As part of the Feinberg’s Interdisciplinary Curriculum Phase 2 (IC2), third-year medical student Imo Uko looked through a pair of 3-D glasses and practiced eye exams on a virtual patient.
Using this virtual simulation technology – called EyeSim – Uko and his peers learned about normal and abnormal pupils and motility. They also used the software on tablets to better understand the effects of visual field deficits.
The virtual simulation was one of three ophthalmology skills sessions organized by the Department of Ophthalmology on January 22.
“It’s a chance to learn about the clinical side of the eyes. Since we don’t have an ophthalmology rotation, it’s important for us to get a chance to practice eye exams,” Uko said.
The virtual simulation training was led by faculty from Loyola University.
“The ophthalmology simulators are extraordinary tools that cover the knowledge students need and teach them relevant skills,” said Nicholas Volpe, MD, chair of Ophthalmology. “We’re planning to expand and bring this technology to Northwestern.”

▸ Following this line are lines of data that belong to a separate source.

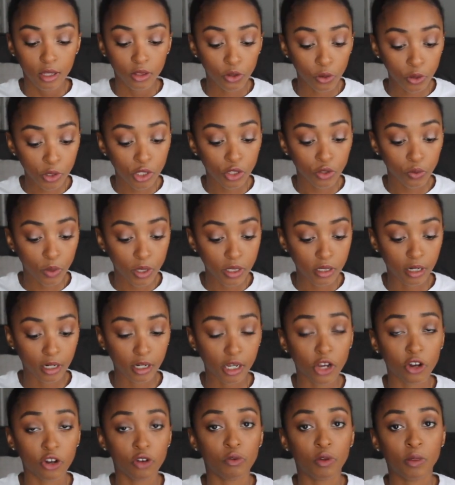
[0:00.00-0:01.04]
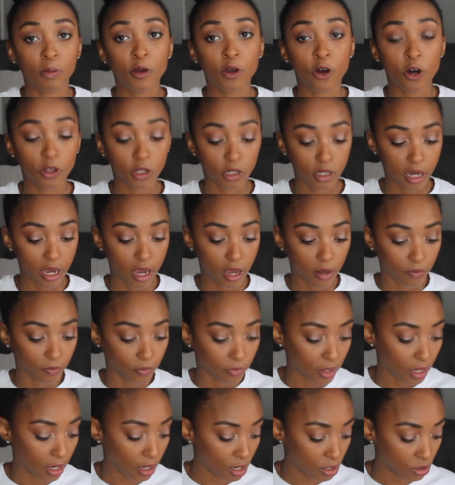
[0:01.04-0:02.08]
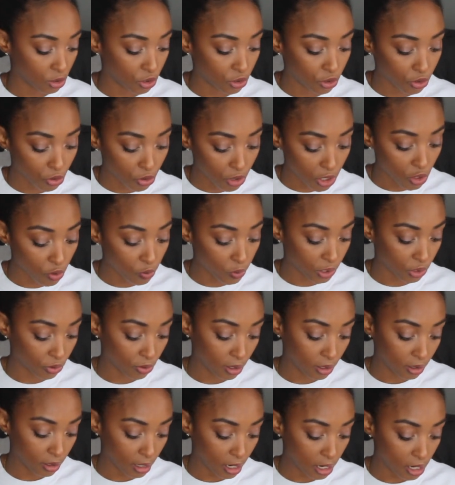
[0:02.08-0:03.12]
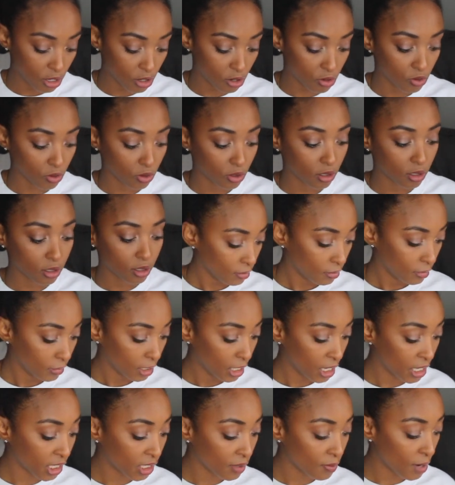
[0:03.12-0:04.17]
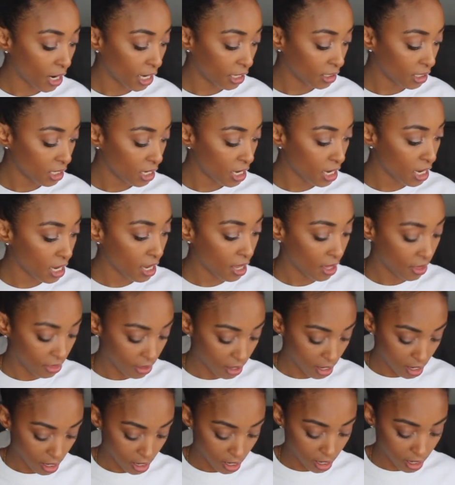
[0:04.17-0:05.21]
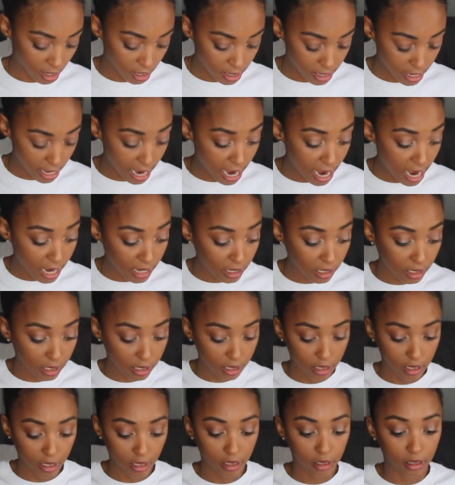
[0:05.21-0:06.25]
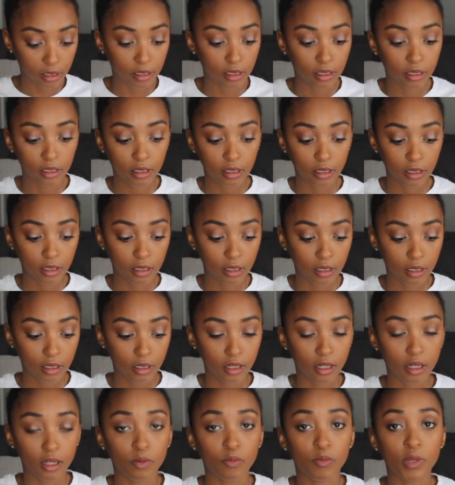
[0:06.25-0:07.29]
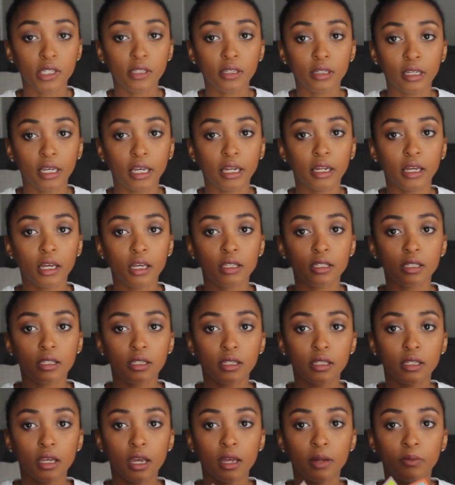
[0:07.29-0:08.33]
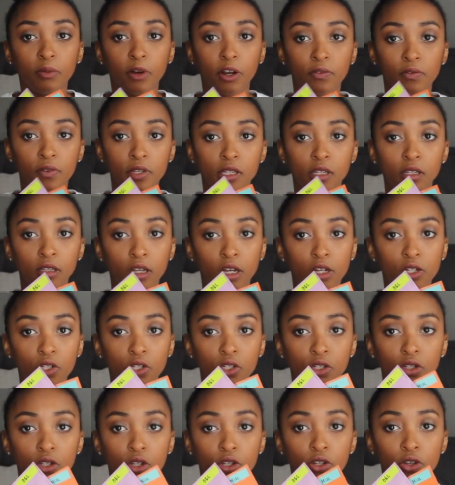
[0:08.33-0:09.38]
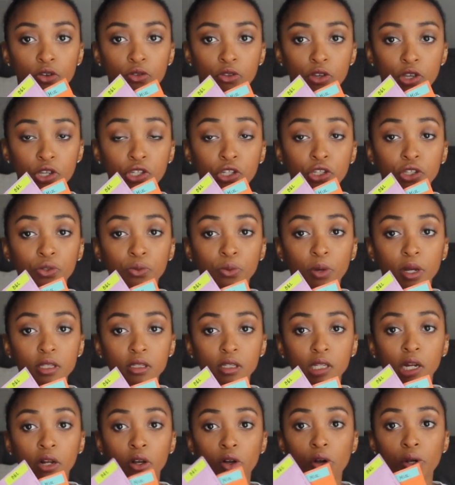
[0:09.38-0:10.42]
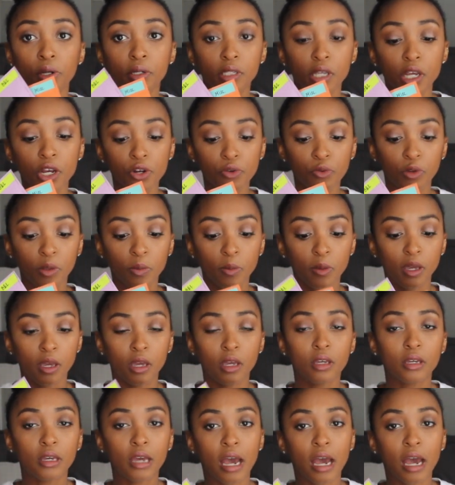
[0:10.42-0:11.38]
Those are the ones that I carry with me all the time, and I'll show you which ones I use. It's mainly the gas, miscellaneous, and breakfast and lunch. lunch. So these are the ones that I always carry with me.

Rukhsana Mirza, MD, associate professor of Ophthalmology, who organized the skills sessions, said, “Today’s activities fulfill a need for more interactive learning and give students a way to see ‘patients’ with abnormalities of the eye that they wouldn’t have the chance to see.”
Other sessions included a dynamic lecture called “Red Eye Jeopardy” and a clinical activity where students worked with faculty to practice eye examinations on standardized patients.
Third-year medical student Shelun Tsai said it was exciting to see her first optic disc during the clinical exam session with a standardized patient. Tsai was able to practice skills including a slit-lamp exam, which allows for anatomical diagnoses of the eye, and assessing a patient’s refractive error using a retinoscope.
“These skills can come in handy during our other rotations,” Tsai said. “When a patient comes in with a headache the first thing we are supposed to do is check their eyes. My next rotation is in the Emergency Department, so I might be able to apply these skills to patients that may come in.”